[[ MATERIAL FOR THIS TASK, beginning ]]

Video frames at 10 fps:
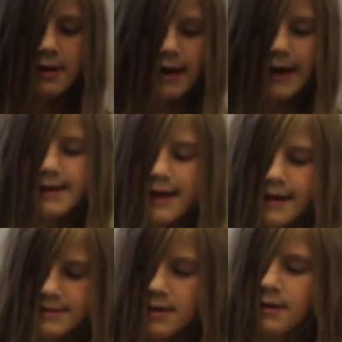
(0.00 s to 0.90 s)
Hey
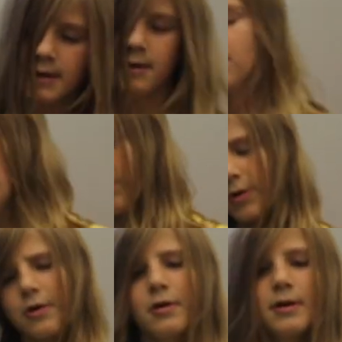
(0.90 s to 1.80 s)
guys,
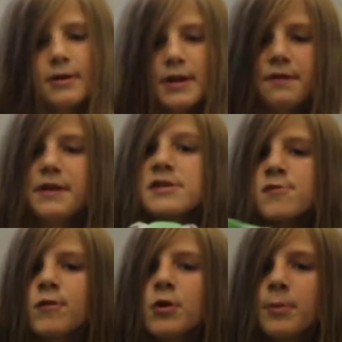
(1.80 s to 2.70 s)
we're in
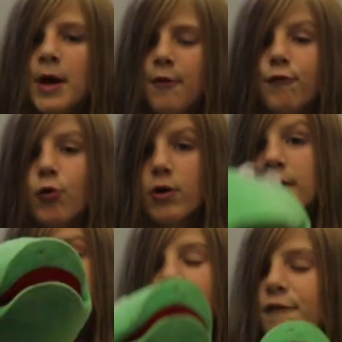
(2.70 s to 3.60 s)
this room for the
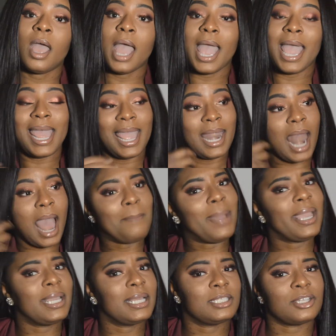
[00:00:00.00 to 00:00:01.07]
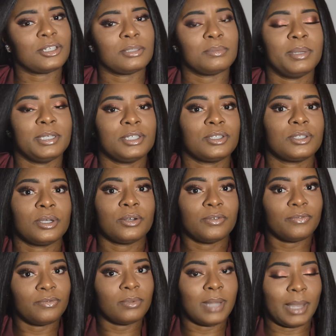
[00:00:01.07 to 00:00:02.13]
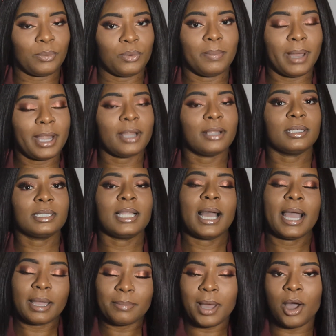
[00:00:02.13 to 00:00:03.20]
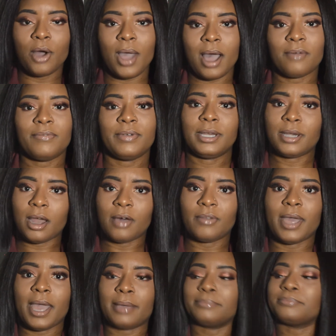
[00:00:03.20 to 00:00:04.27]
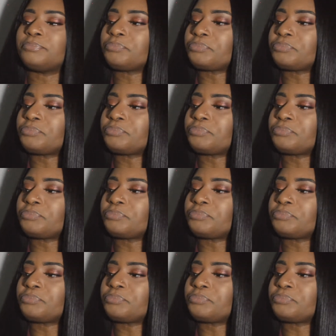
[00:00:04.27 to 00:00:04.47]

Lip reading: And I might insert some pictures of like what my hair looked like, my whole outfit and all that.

[[ MATERIAL FOR THIS TASK, end ]]

Your answer must be an exact repeat of the records above, with no pictures in it.

> ANSWER TO THE PROBLEM:
Video frames at 10 fps:
(0.00 s to 0.90 s)
Hey
(0.90 s to 1.80 s)
guys,
(1.80 s to 2.70 s)
we're in
(2.70 s to 3.60 s)
this room for the
[00:00:00.00 to 00:00:01.07]
[00:00:01.07 to 00:00:02.13]
[00:00:02.13 to 00:00:03.20]
[00:00:03.20 to 00:00:04.27]
[00:00:04.27 to 00:00:04.47]

Lip reading: And I might insert some pictures of like what my hair looked like, my whole outfit and all that.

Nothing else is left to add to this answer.